Assignment
All records must be quoted exactly. Omit the pictures.

Information shown
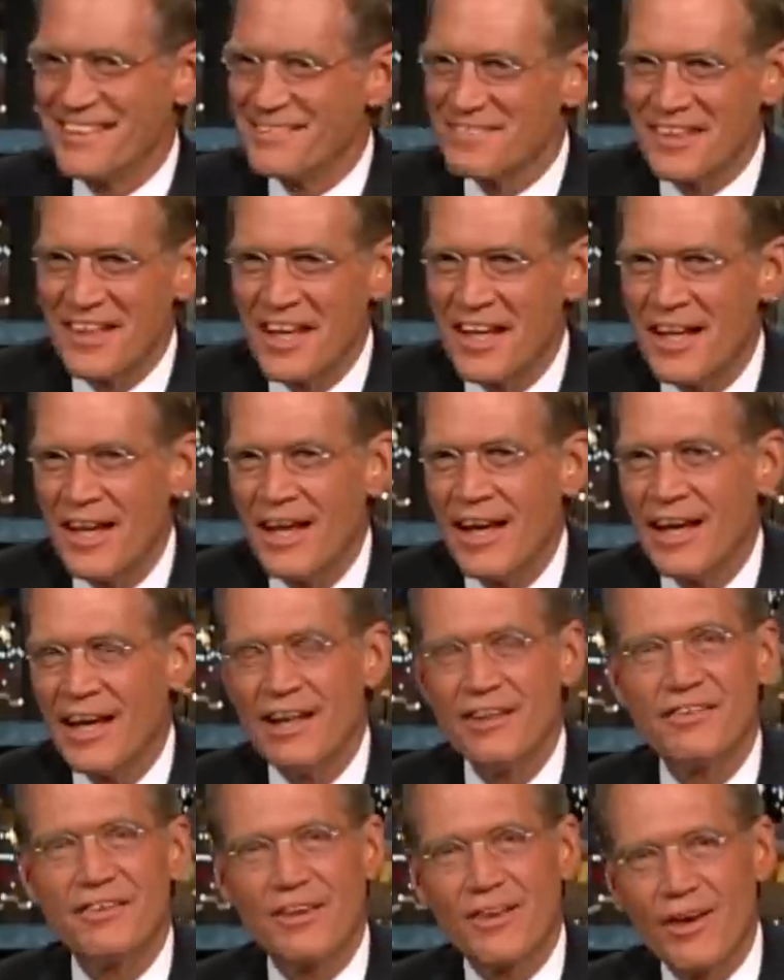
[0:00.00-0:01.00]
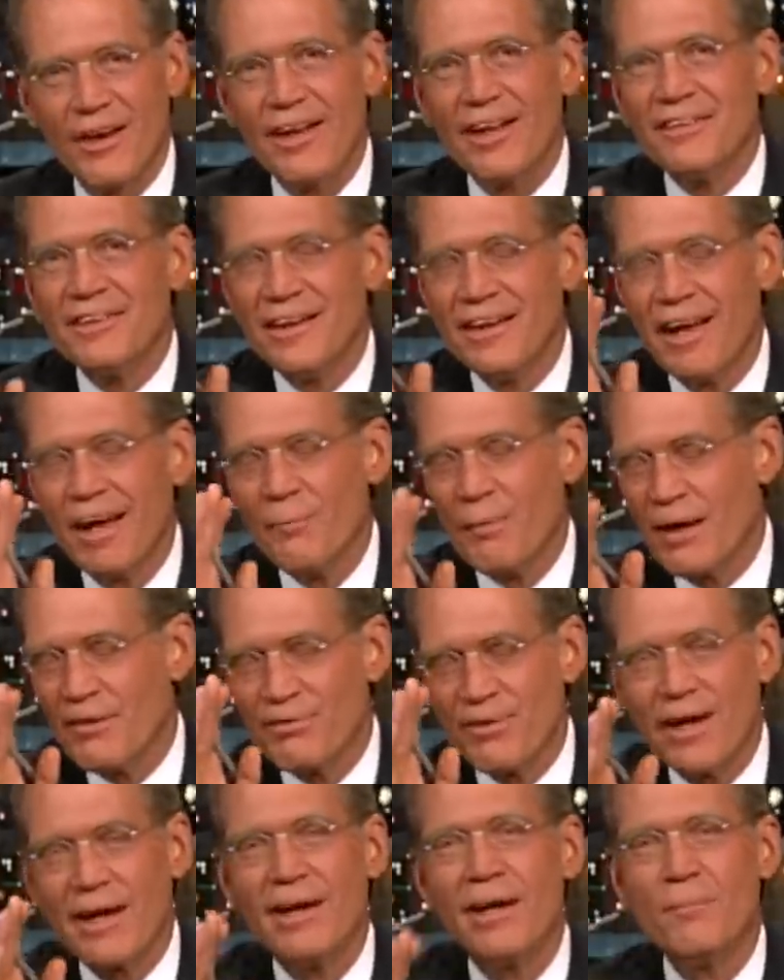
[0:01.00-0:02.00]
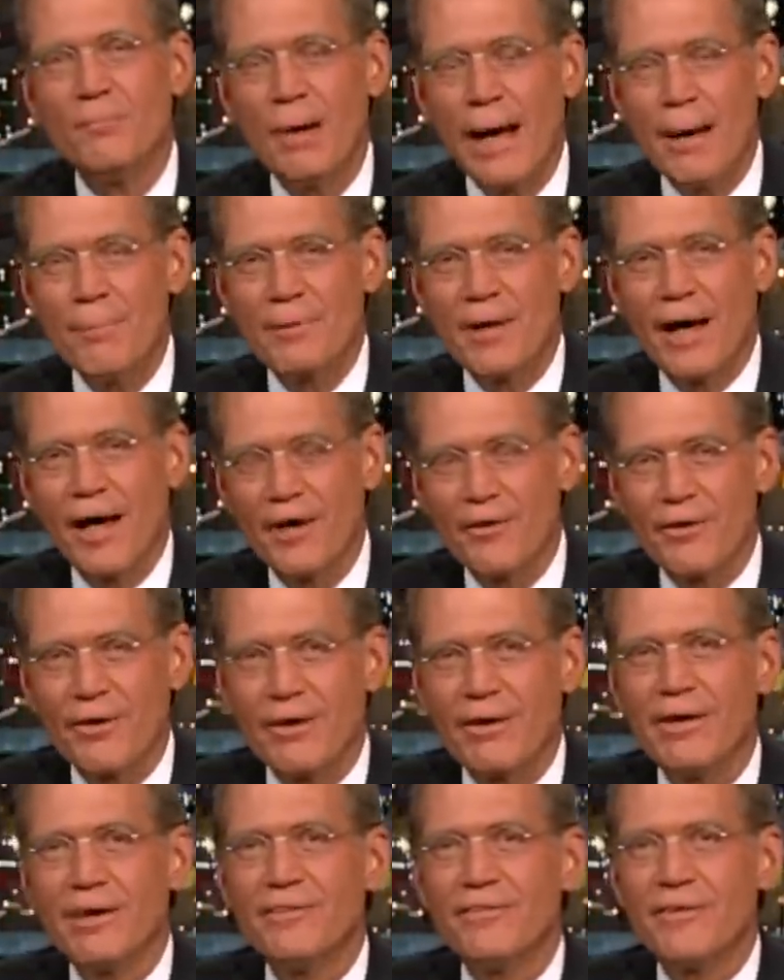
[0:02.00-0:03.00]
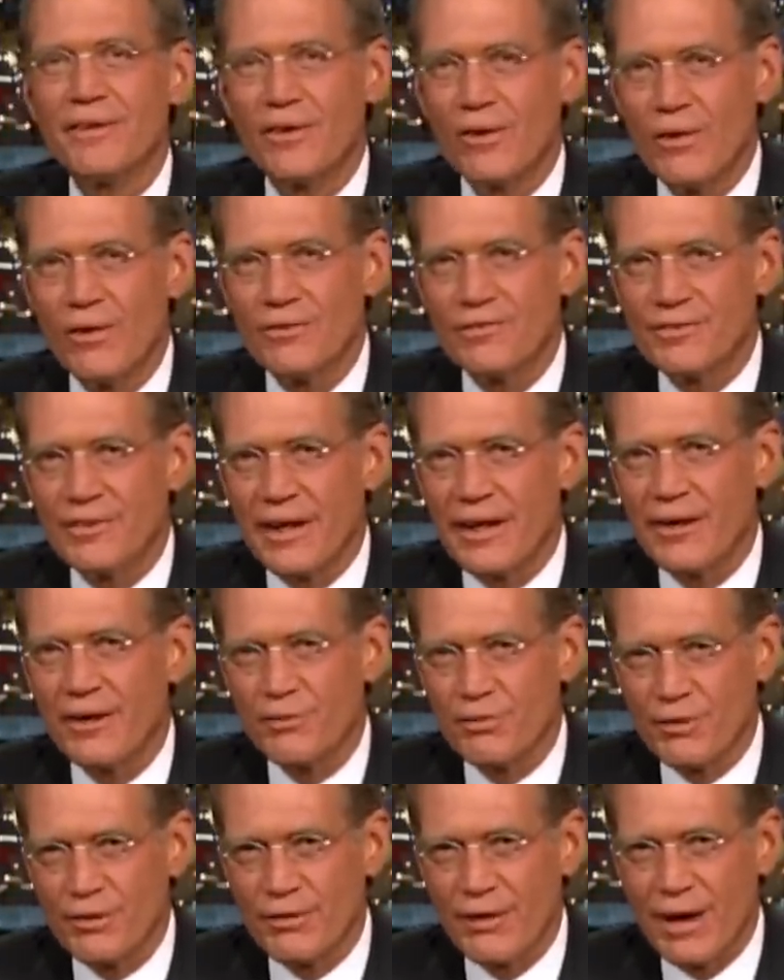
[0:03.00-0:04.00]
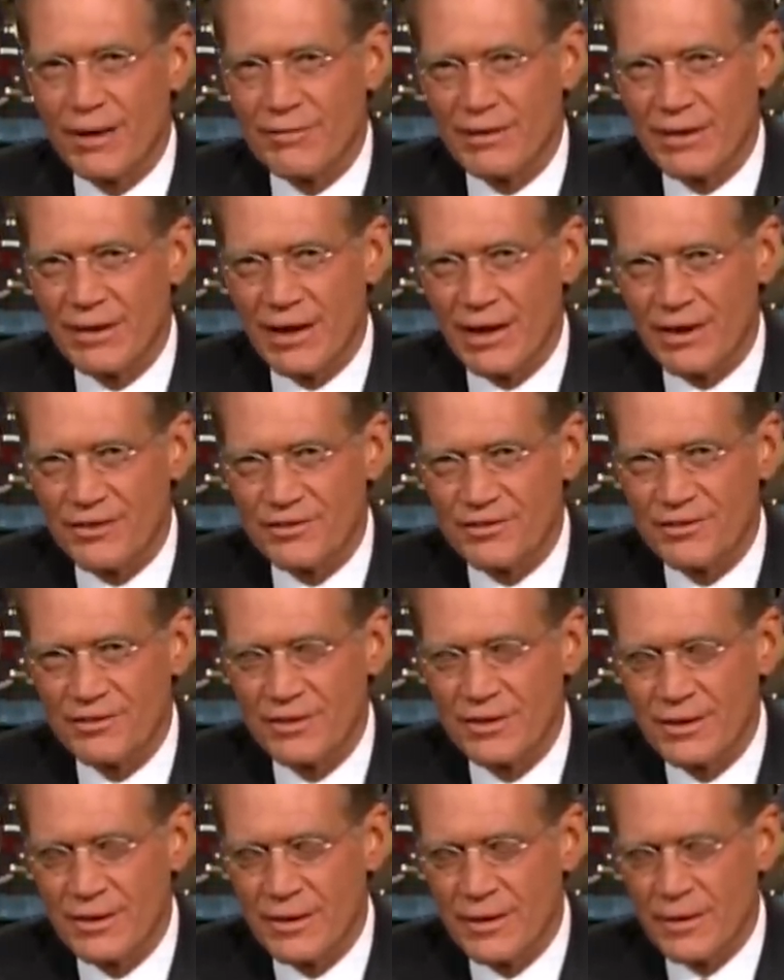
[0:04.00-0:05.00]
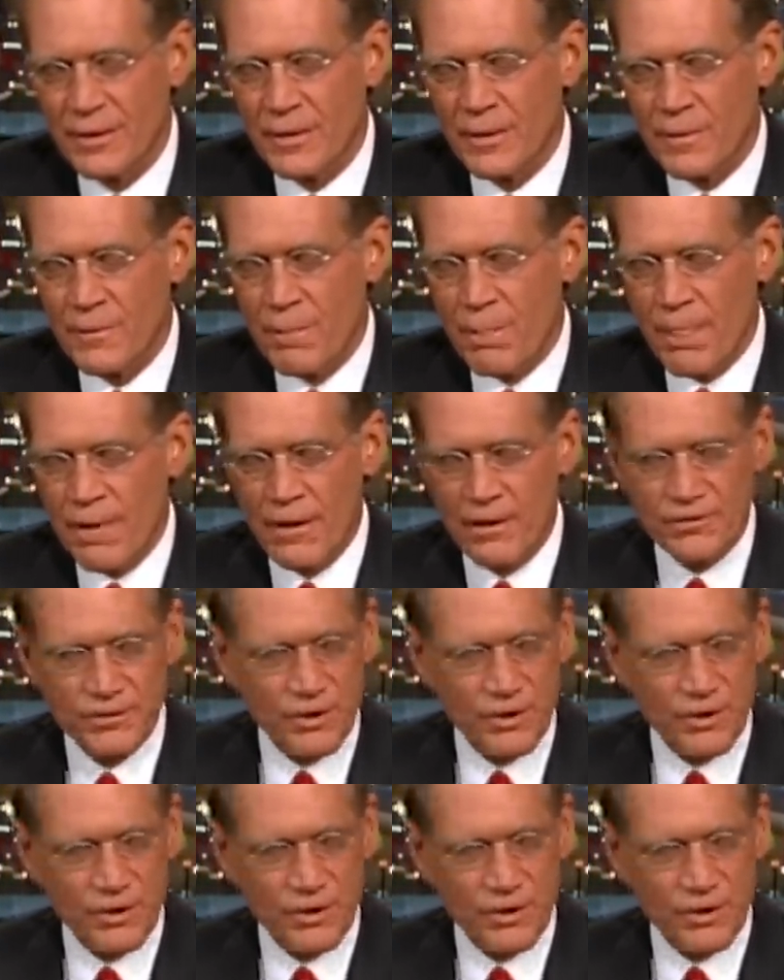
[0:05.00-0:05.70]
Just, yeah. He is the good. Eh, my friend Bob Calderon is the gold standard for driving tests. All right.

Output
[0:00.00-0:01.00]
[0:01.00-0:02.00]
[0:02.00-0:03.00]
[0:03.00-0:04.00]
[0:04.00-0:05.00]
[0:05.00-0:05.70]
Just, yeah. He is the good. Eh, my friend Bob Calderon is the gold standard for driving tests. All right.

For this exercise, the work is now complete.